The diplomat noted that Mr. Trump has regularly survived scandals in the past, and suggested that he could win a second term as president. “Trump may emerge from the flames, battered but intact, like Schwarzenegger in the final scenes of ‘The Terminator,’ ” Mr. Darroch wrote, referring to the 1984 science-fiction film.
He warned of “real risks on the horizon,” as Mr. Trump guided United States policy away from consensus with Britain. “This ‘America First’ administration could do some profoundly damaging things to the world trade system: such as denounce the W.T.O., tear up existing trade details, launch protectionist action, even against allies,” he wrote. “It could further undermine international action on climate change, or further cut U.N. funding.”
He noted that Mr. Trump’s decision to order a missile strike on a Syrian air base had been a political success, but warned that “a less well judged military intervention is not inconceivable.”
There is some history to the relationship between Mr.
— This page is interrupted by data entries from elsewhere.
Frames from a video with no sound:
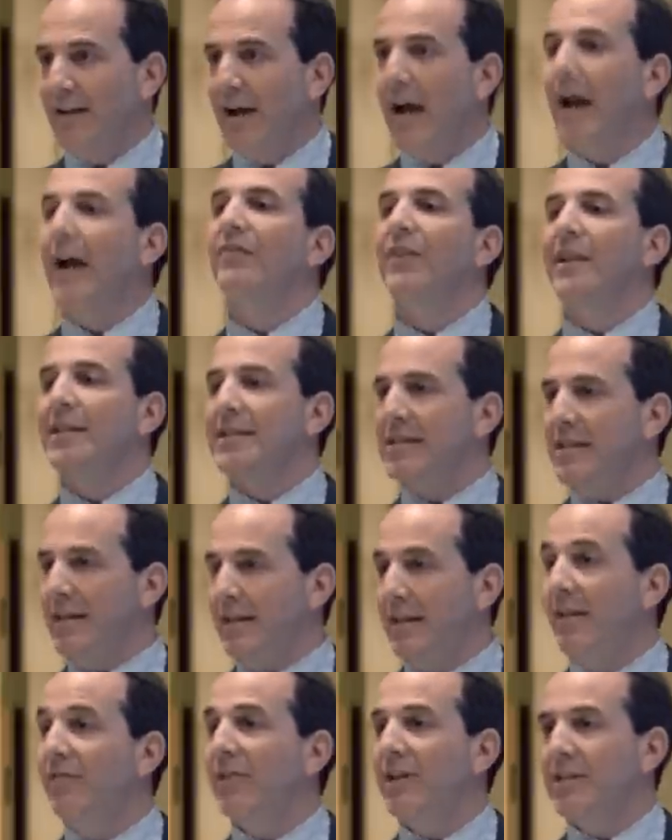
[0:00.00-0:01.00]

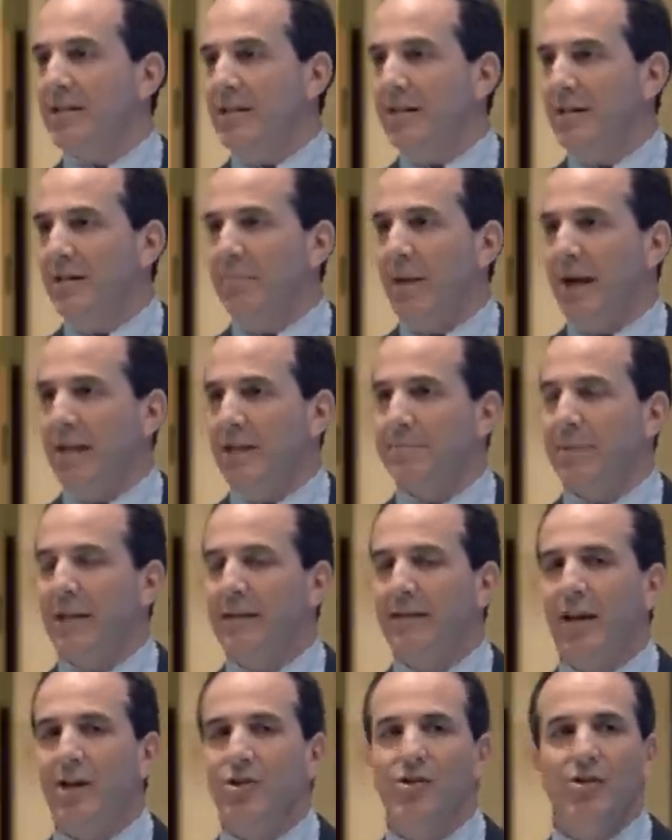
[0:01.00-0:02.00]
They've exceeded my
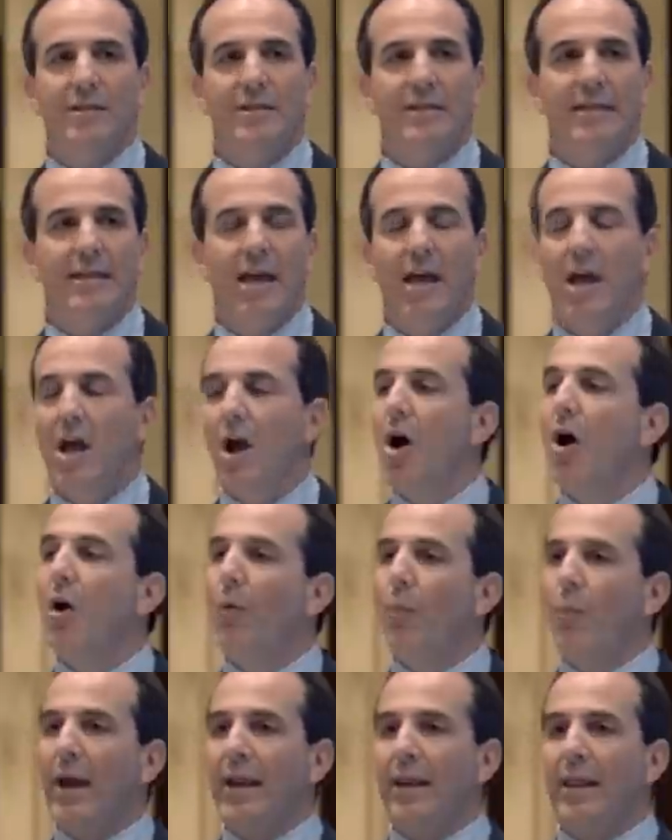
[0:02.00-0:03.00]
expectations.
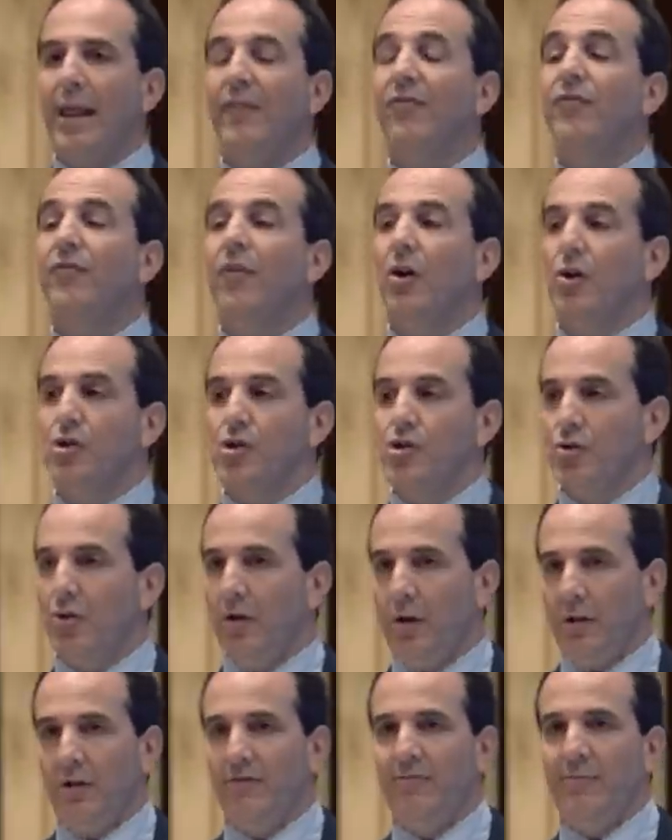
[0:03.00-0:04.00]
When they fall
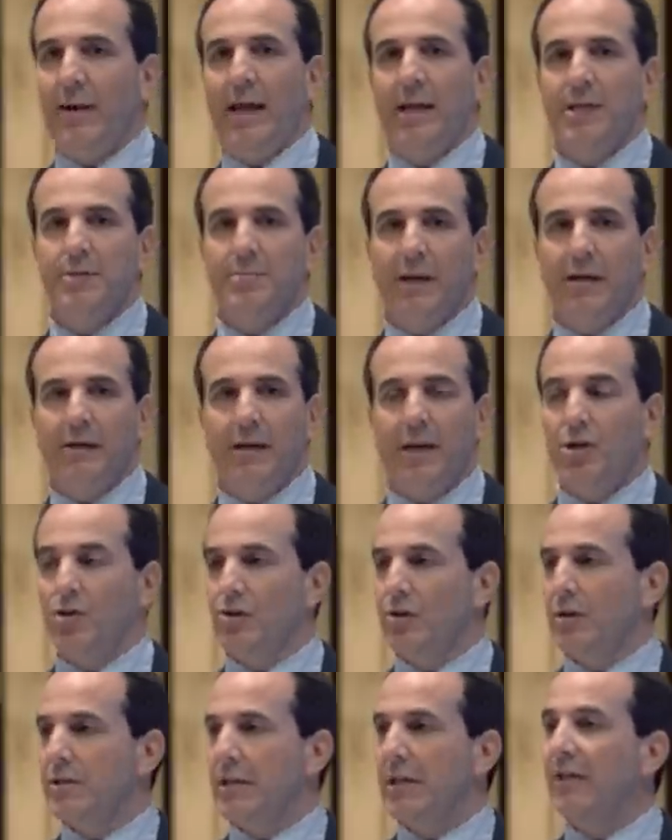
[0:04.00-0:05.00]
short of my
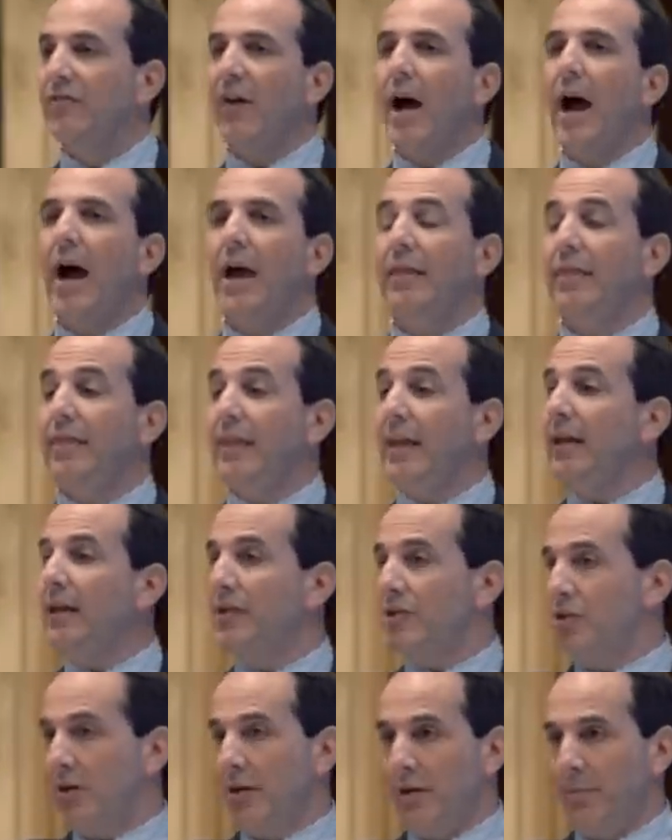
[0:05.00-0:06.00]
expectations, if I think
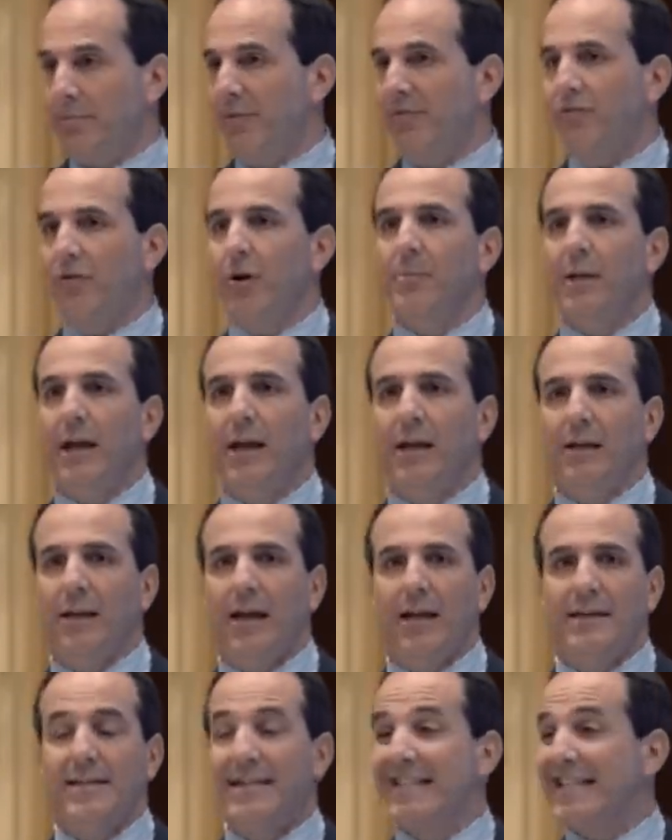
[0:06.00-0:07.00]
it's going to perform like a
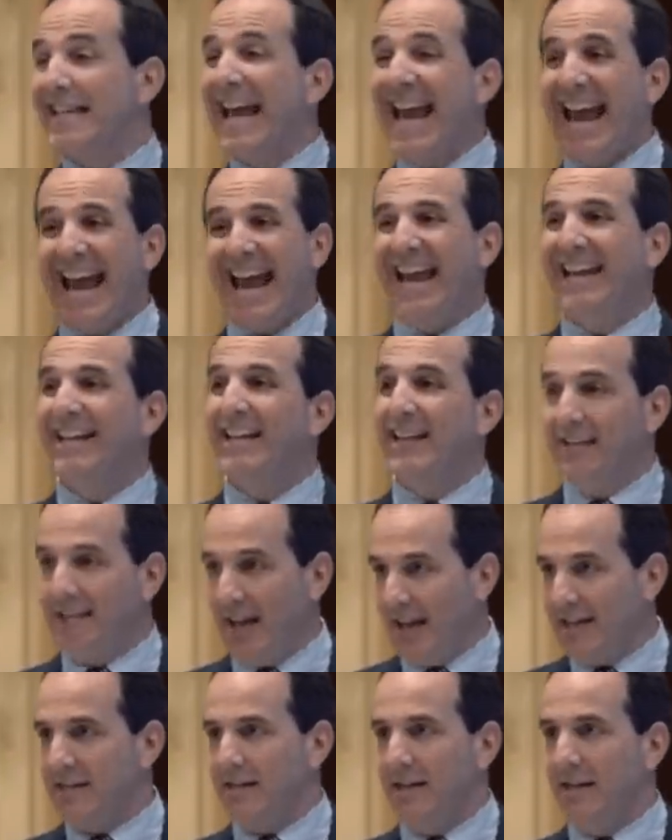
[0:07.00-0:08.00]
Lexus and it
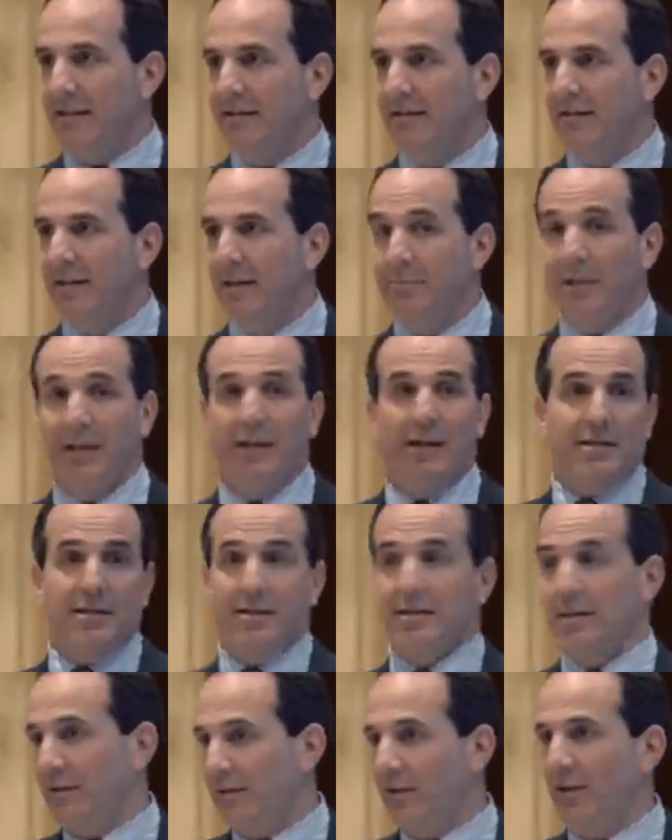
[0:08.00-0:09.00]
doesn't because
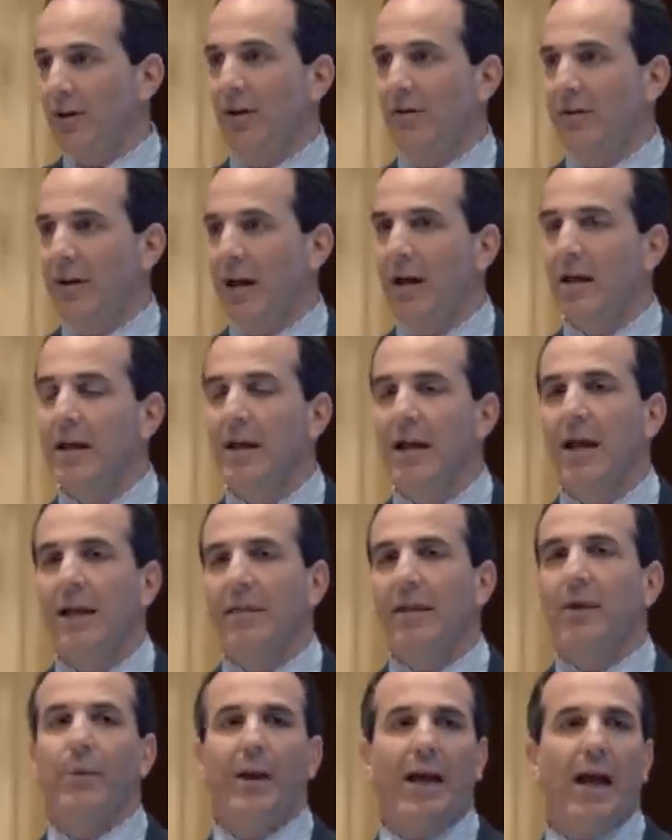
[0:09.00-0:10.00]
it's a Toyota,
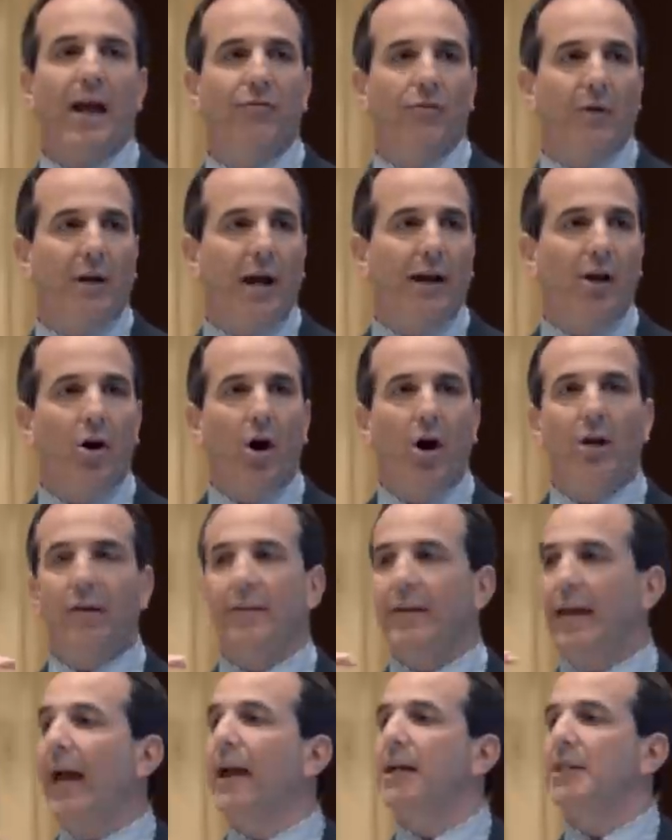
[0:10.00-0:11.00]
then we have what I call
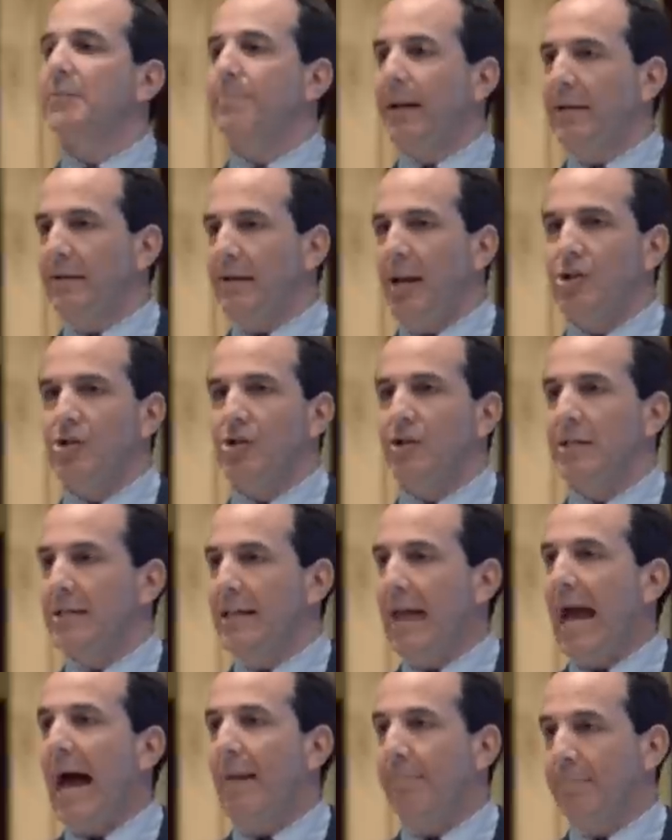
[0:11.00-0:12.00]
the expectations
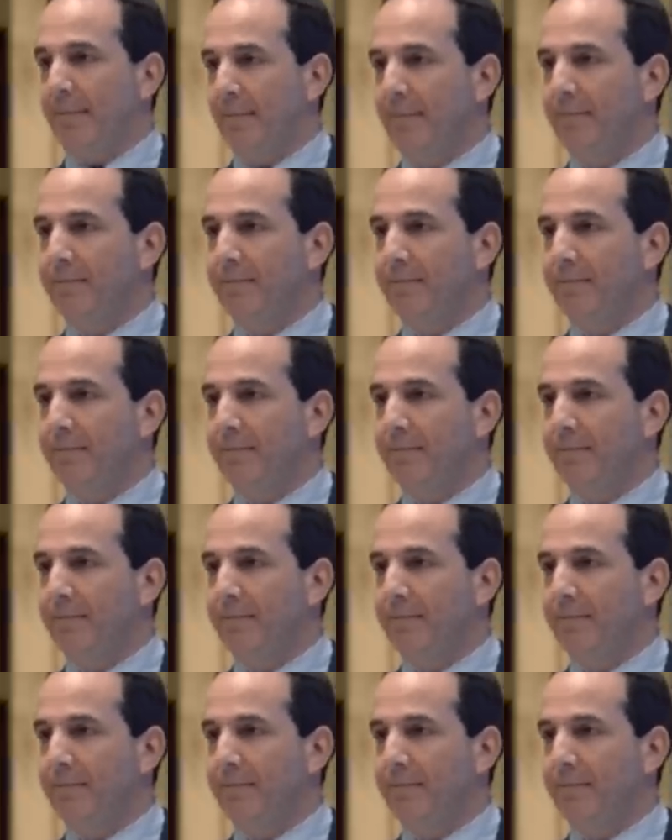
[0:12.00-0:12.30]
gap.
Trump and the British ambassador. Shortly after he took up the post in 2016, a memorandum by Mr. Darroch was leaked, suggesting that Mr. Trump would be “open to outside influence if pitched right.”
Mr. Trump then recommended, via Twitter, that his friend Mr. Farage, then the leader of the U.K. Independence Party, be appointed as ambassador to Washington in Mr. Darroch’s place. “He would do a great job!” Mr. Trump wrote.
A Downing Street spokesman responded swiftly that Mr. Darroch had the government’s support. A diplomat for 29 years, Mr. Darroch has served as Britain’s permanent representative to the European Union, as head of the Foreign Office’s press office and as national security adviser.
Among other revelations in the leaked cables:
• British officials cast Mr. Trump’s state visit as a strategic coup, writing that his team was “dazzled” by their reception. “These are close contacts, with whom we have spent years building relationships: These are the gatekeepers and the ‘Trump whisperers,’ the people we rely upon to ensure the U.K. voice is heard in the West Wing.”